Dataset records
#####
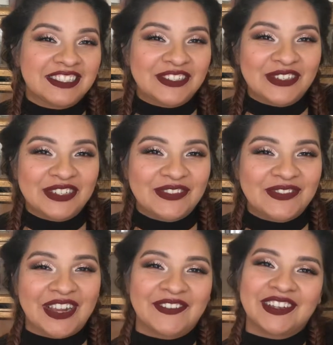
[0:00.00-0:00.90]
your
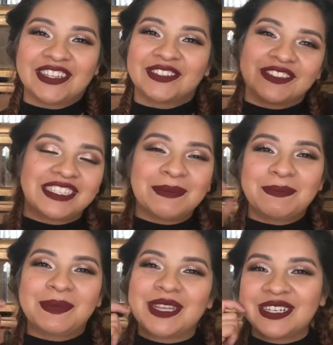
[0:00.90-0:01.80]
favorite little
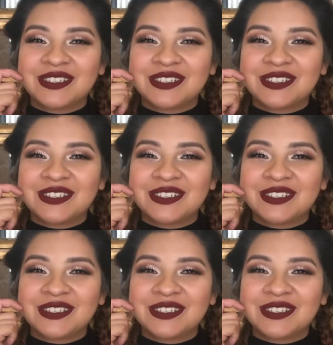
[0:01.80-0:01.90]
tip and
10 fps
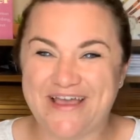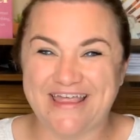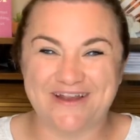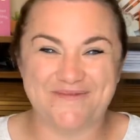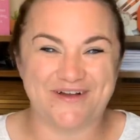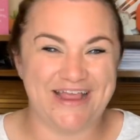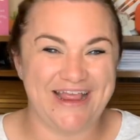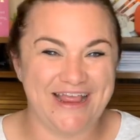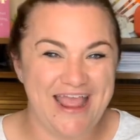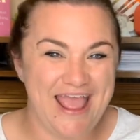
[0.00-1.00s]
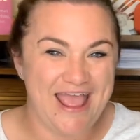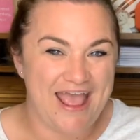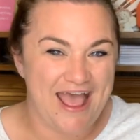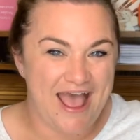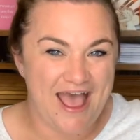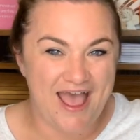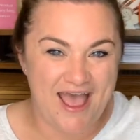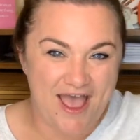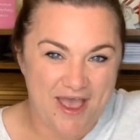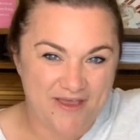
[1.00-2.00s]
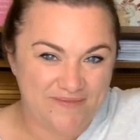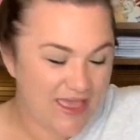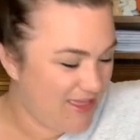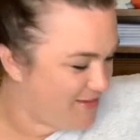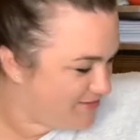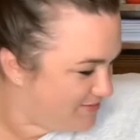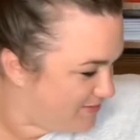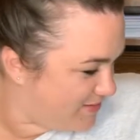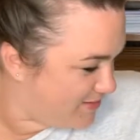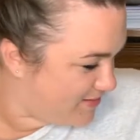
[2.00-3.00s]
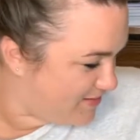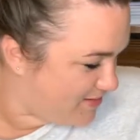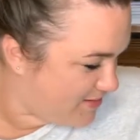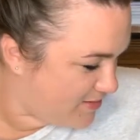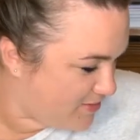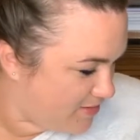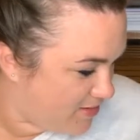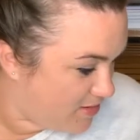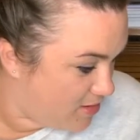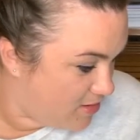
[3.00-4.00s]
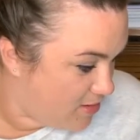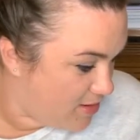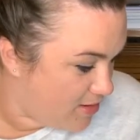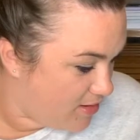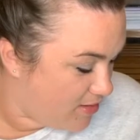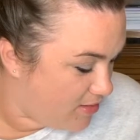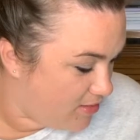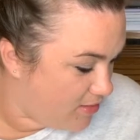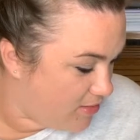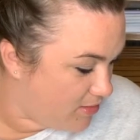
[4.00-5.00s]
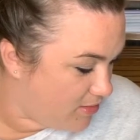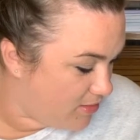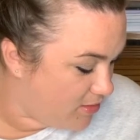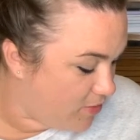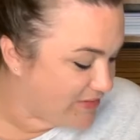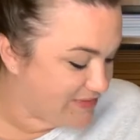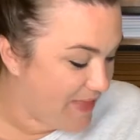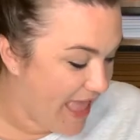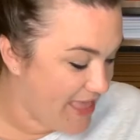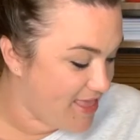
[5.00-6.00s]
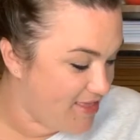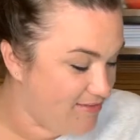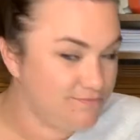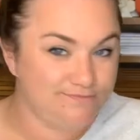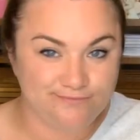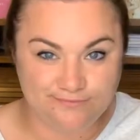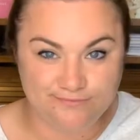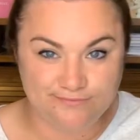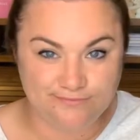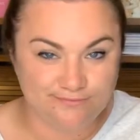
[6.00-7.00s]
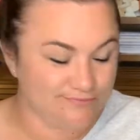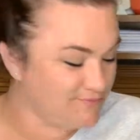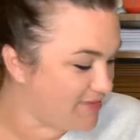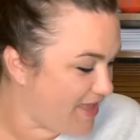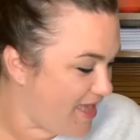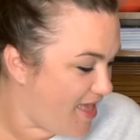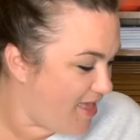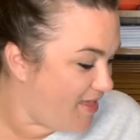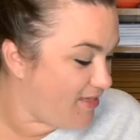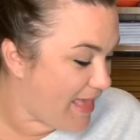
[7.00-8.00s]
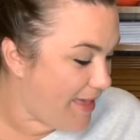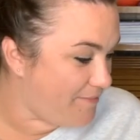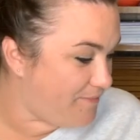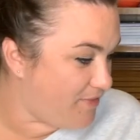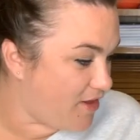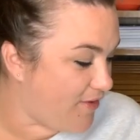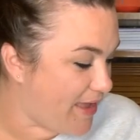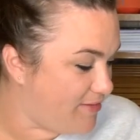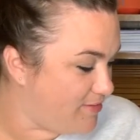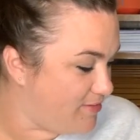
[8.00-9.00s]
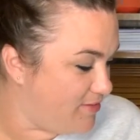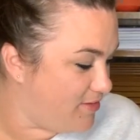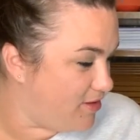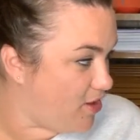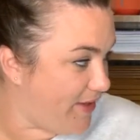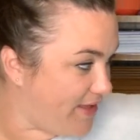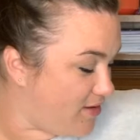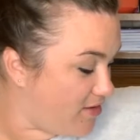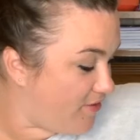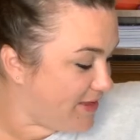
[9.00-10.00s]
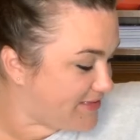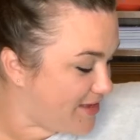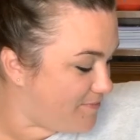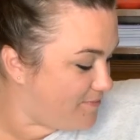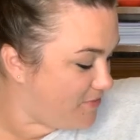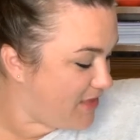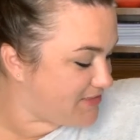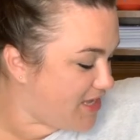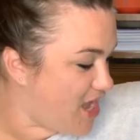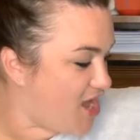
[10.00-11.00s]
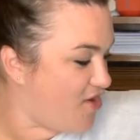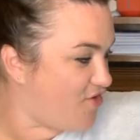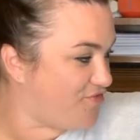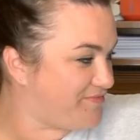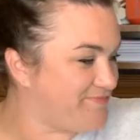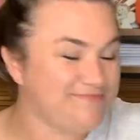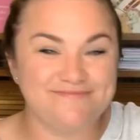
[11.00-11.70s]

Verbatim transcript: my little boy. Um, yeah. Want cake? You want some cake? Cake, cake. Yeah? Okay. Go get, go. go get oh, oh. some. Let's go.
#####
## [Work to complete]
Without changing a word, transcribe all of the data and omit its images.

## [Answer space]
[0:00.00-0:00.90]
your
[0:00.90-0:01.80]
favorite little
[0:01.80-0:01.90]
tip and
10 fps
[0.00-1.00s]
[1.00-2.00s]
[2.00-3.00s]
[3.00-4.00s]
[4.00-5.00s]
[5.00-6.00s]
[6.00-7.00s]
[7.00-8.00s]
[8.00-9.00s]
[9.00-10.00s]
[10.00-11.00s]
[11.00-11.70s]

Verbatim transcript: my little boy. Um, yeah. Want cake? You want some cake? Cake, cake. Yeah? Okay. Go get, go. go get oh, oh. some. Let's go.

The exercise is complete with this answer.